1. Уточнение эпитета
Уточнение как приём всё же следует отличать от каламбура или остроты, так как оно возникает намеренно; уточнение есть активный речевой акт, требующий изменить ситуацию, тогда как каламбур, в ходе которого происходит как бы уточнение, является просто речевой игрой без каких-либо претензий. Вот ярчайший пример каламбура, который порождён неверно услышанным словом:
Доротэ: Нет, это кольцо я не трону, оно бабушкино.
Месье Эрман: Вот как? Хорошо. Ты можешь носить его на сцене. Оно смотрится лучше, чем прокатные кольца.

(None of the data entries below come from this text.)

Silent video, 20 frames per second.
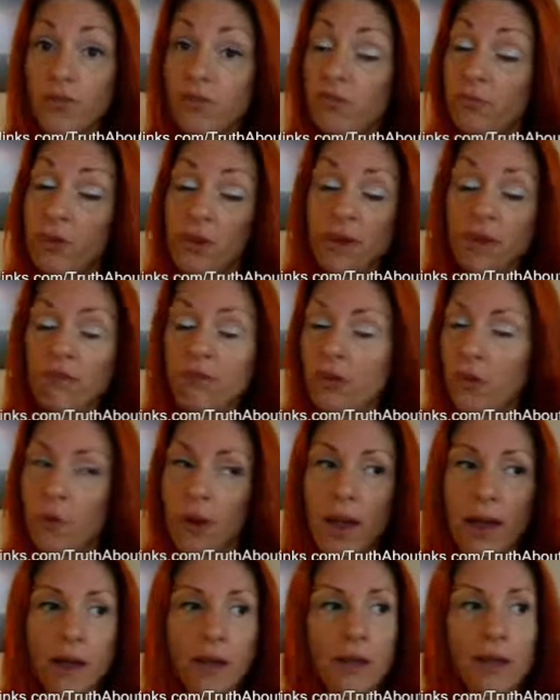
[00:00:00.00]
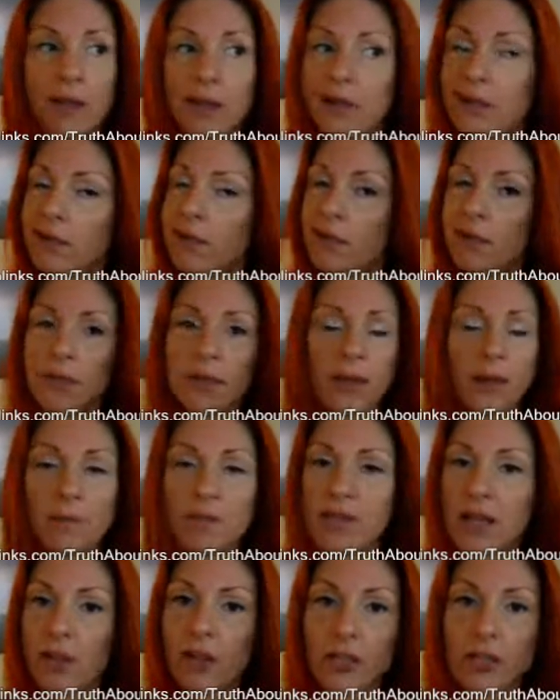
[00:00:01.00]
If you've been in it for a while,
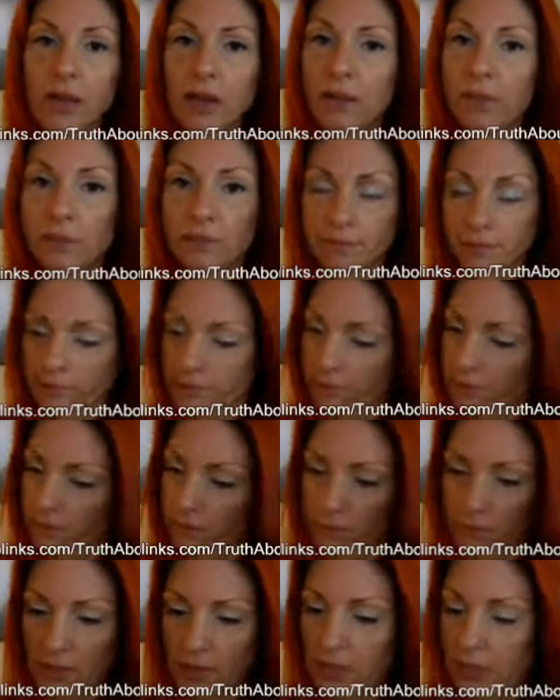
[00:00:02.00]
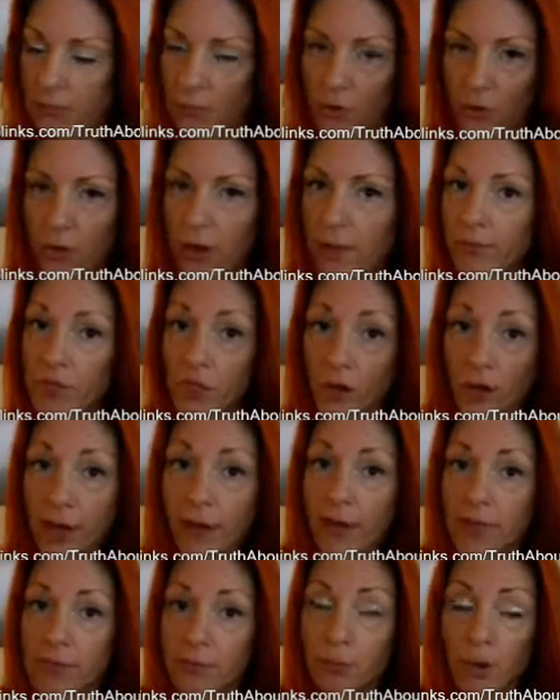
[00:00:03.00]
I'm telling you, his program's
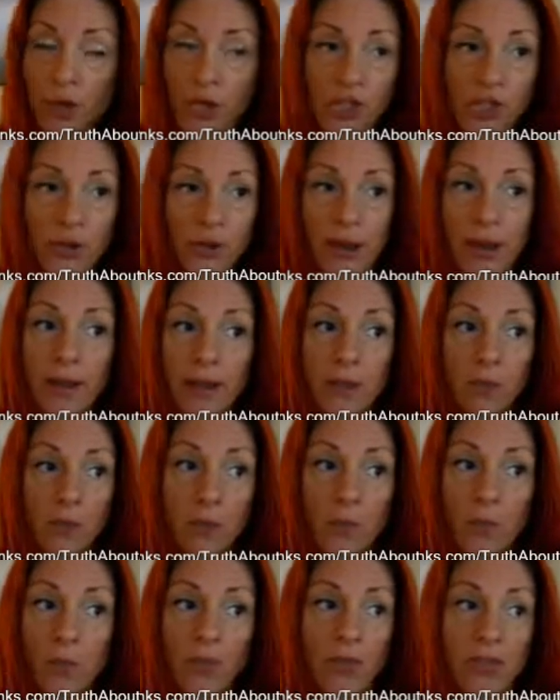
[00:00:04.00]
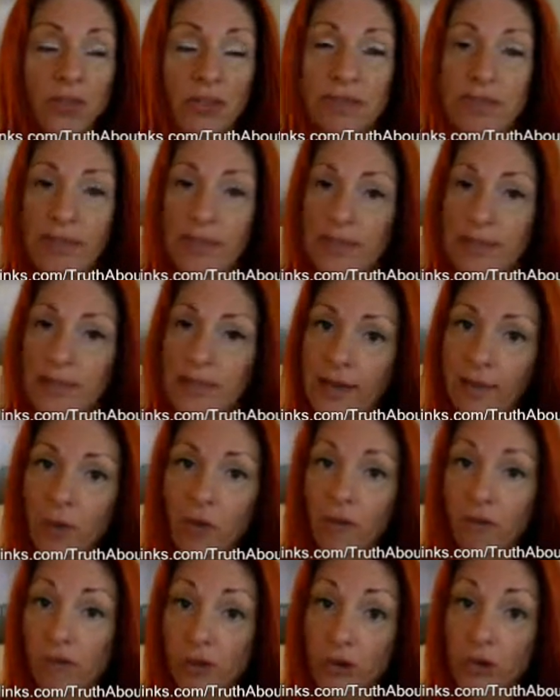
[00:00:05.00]
great, his book is great, the things he has to say
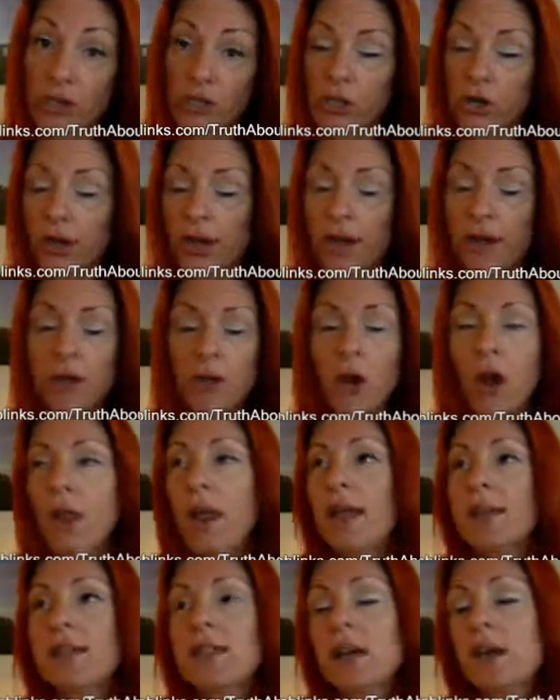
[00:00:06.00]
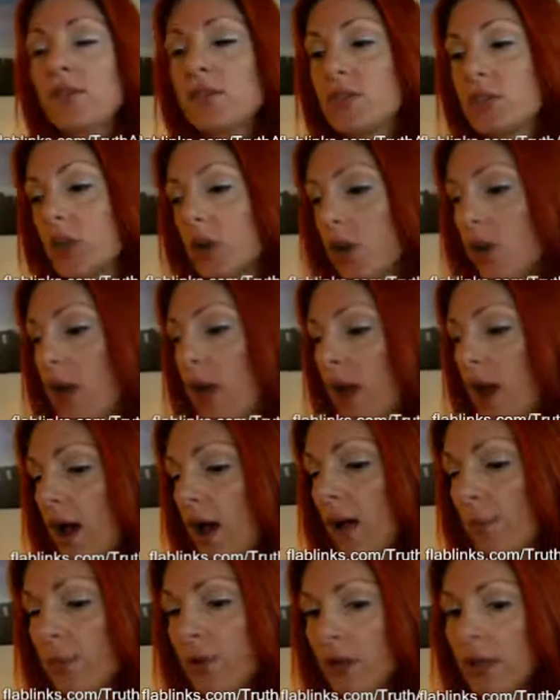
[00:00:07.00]
about food is great, and all that stuff. So
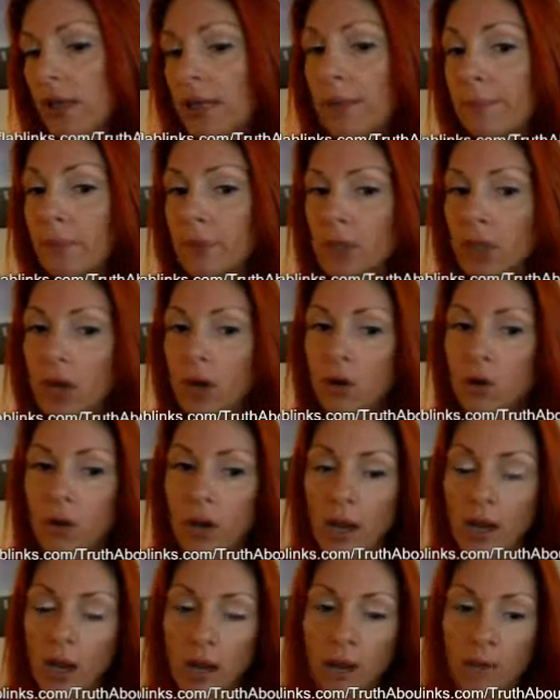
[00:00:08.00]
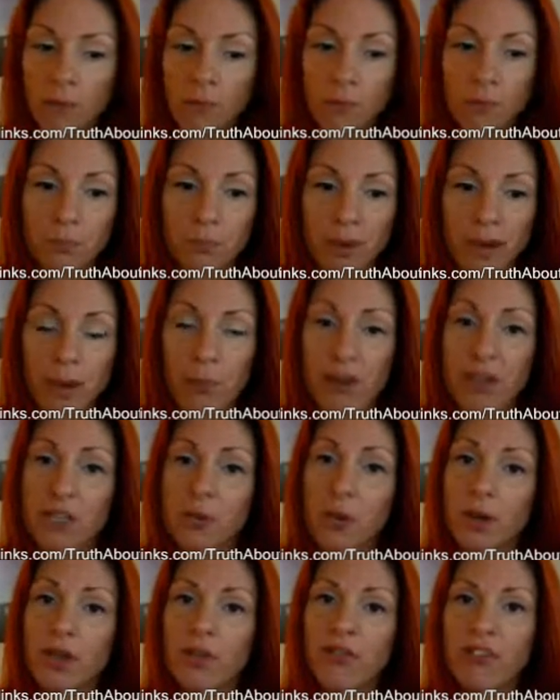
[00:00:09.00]
I'll put a link below. But anyway, I
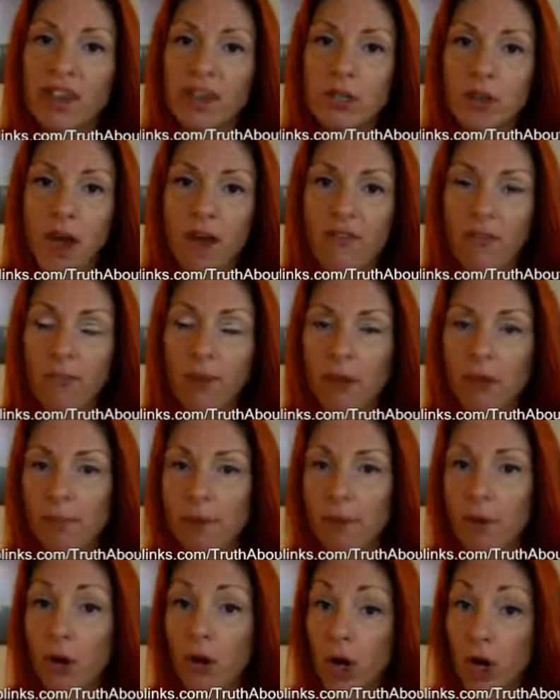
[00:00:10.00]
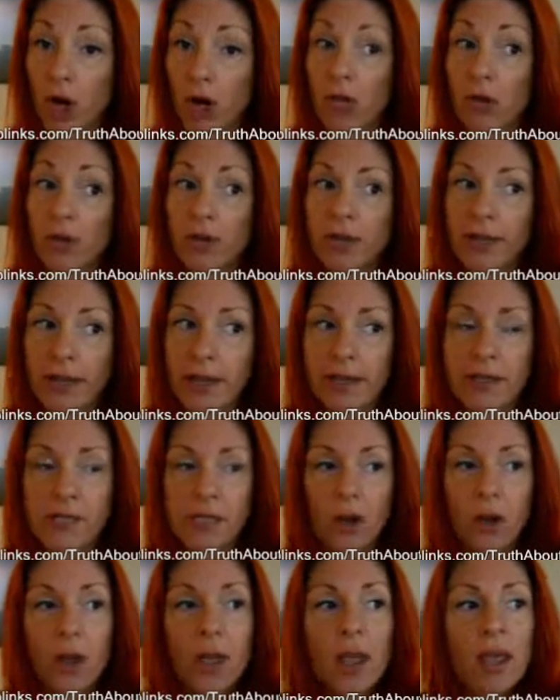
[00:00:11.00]
just wanted to vent off a little bit about cardio today.
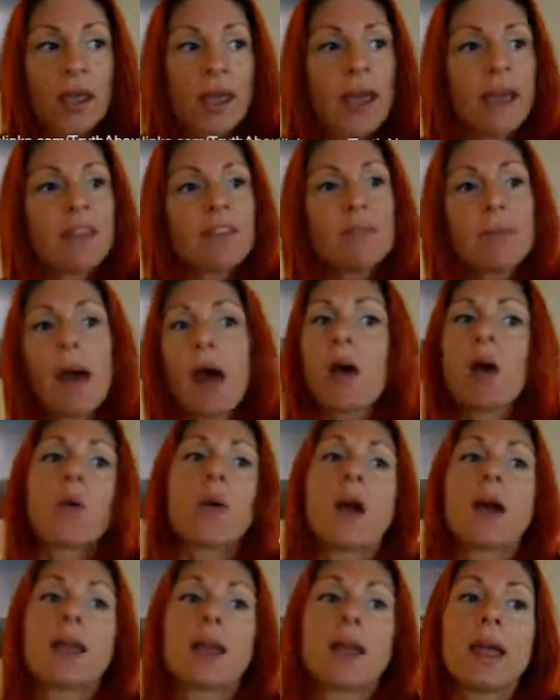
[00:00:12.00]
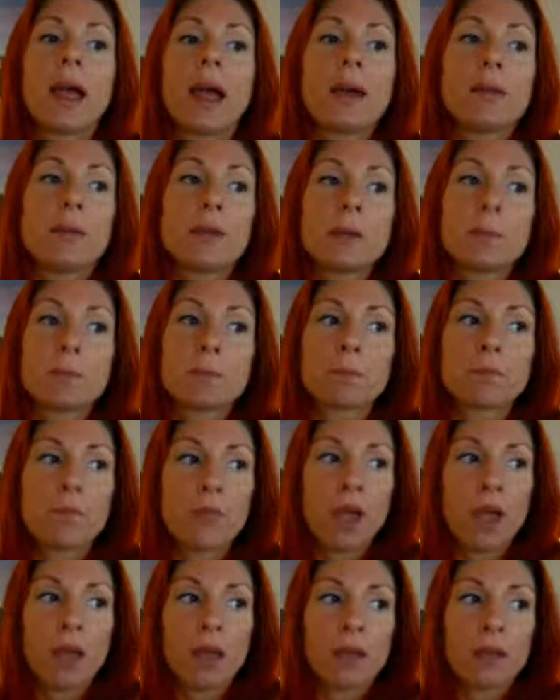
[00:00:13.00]
So, and even power walking. I mean,
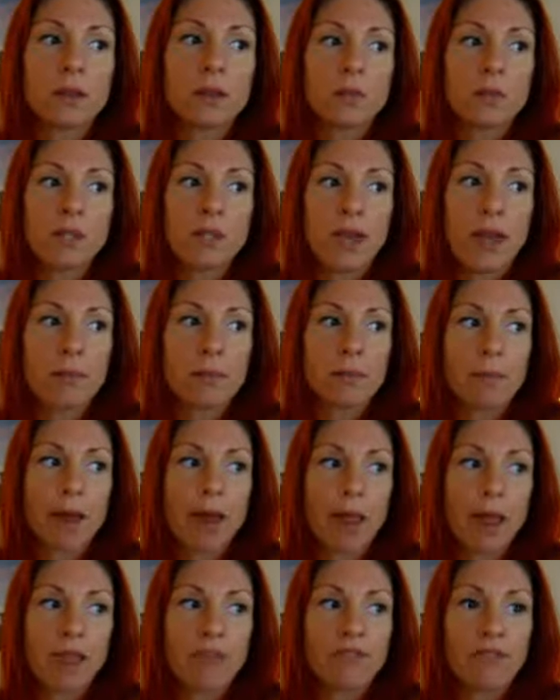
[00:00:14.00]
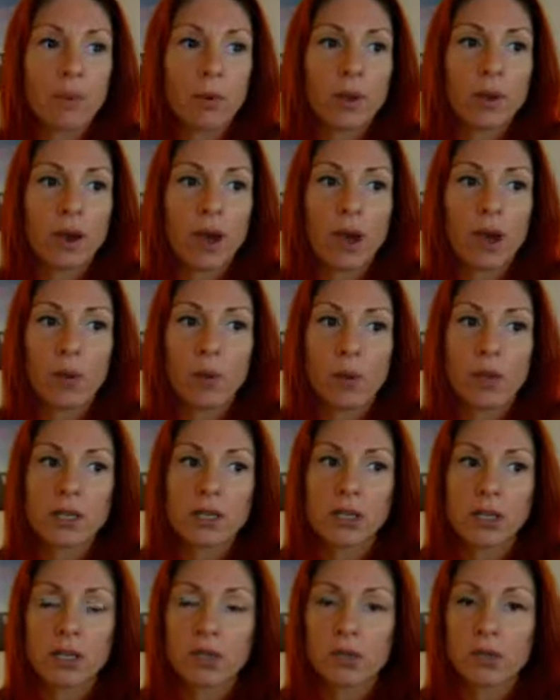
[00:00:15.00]
there was a time in my life when I wanted
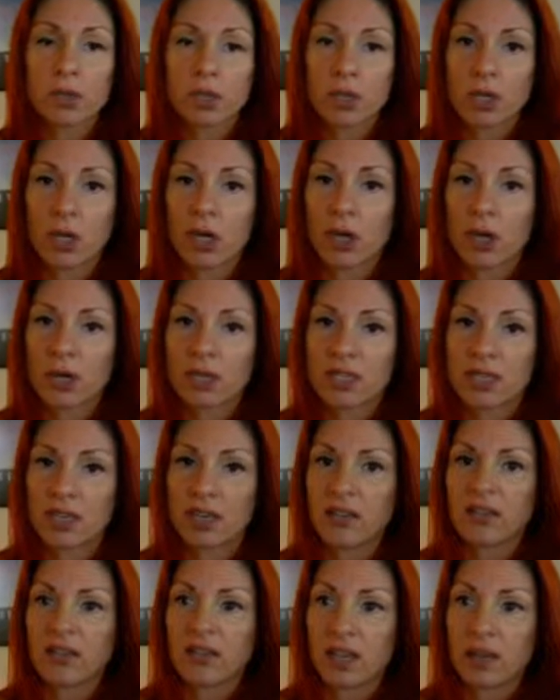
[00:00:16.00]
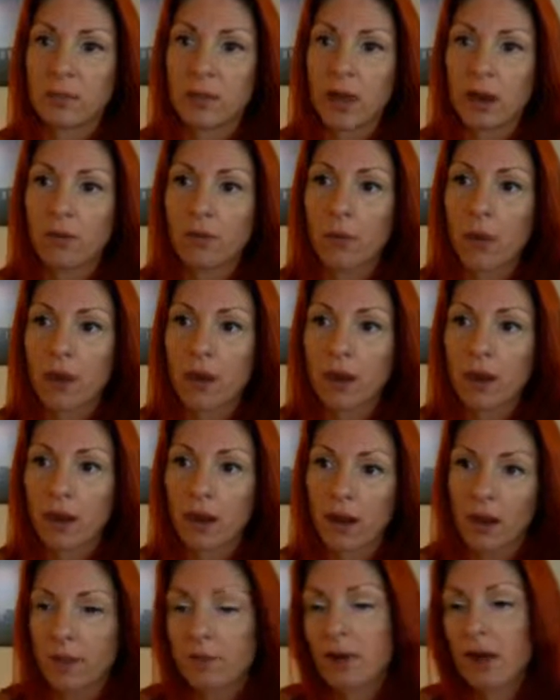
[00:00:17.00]
to lose a significant amount of weight.
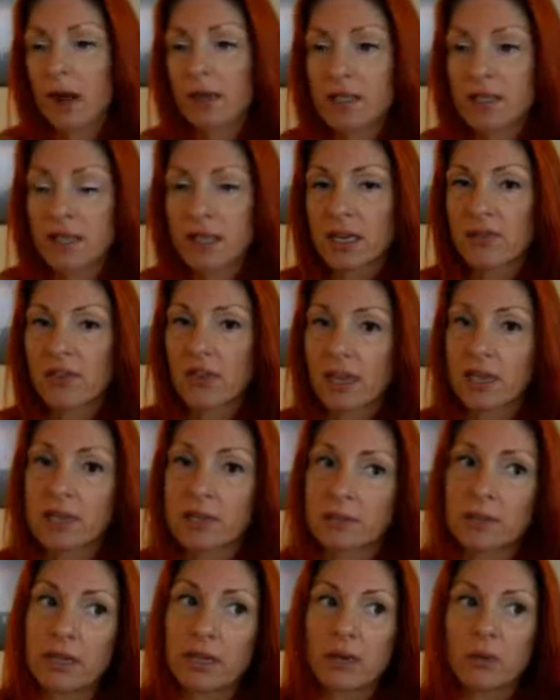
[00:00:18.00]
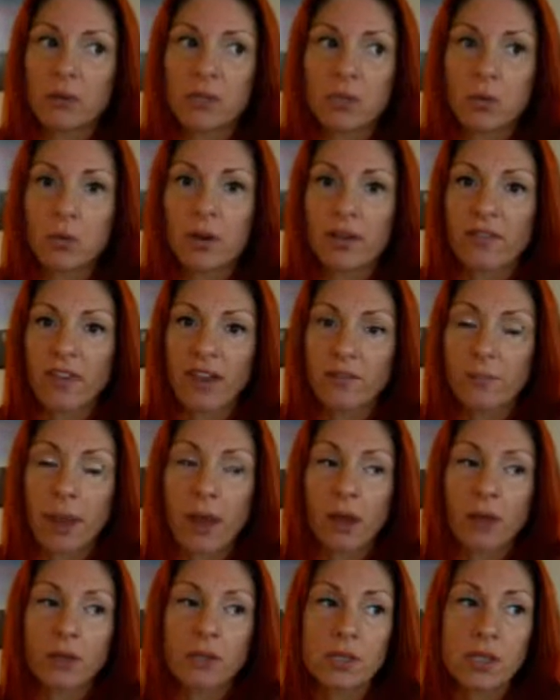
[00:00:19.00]
I mean, significant to me, it was 25
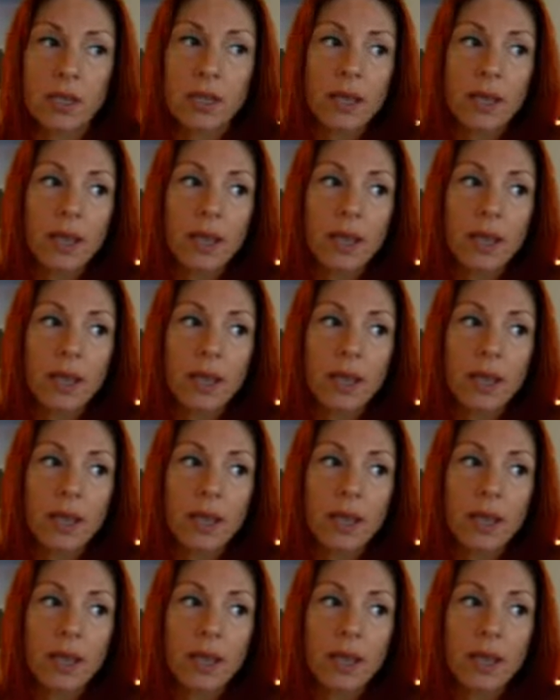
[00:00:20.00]
pounds.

Доротэ: Квадратные кольца?
Месье Эрман: «Квадратные»… Прокатные!
Несомненно, прямая передача смысла этого каламбура при переводе невозможна, но переводчик «Театра материй» Сергей Козин нашёл удачную замену: в оригинале «прокатные кольца» [une bague de location] превращаются в несусветную чушь – «кольца из калия» [une bague de potassium], аналог этой рениксы – «квадратные кольца» – сохранил и нечаянную рифмовку, и невозможность существования в физическом мире.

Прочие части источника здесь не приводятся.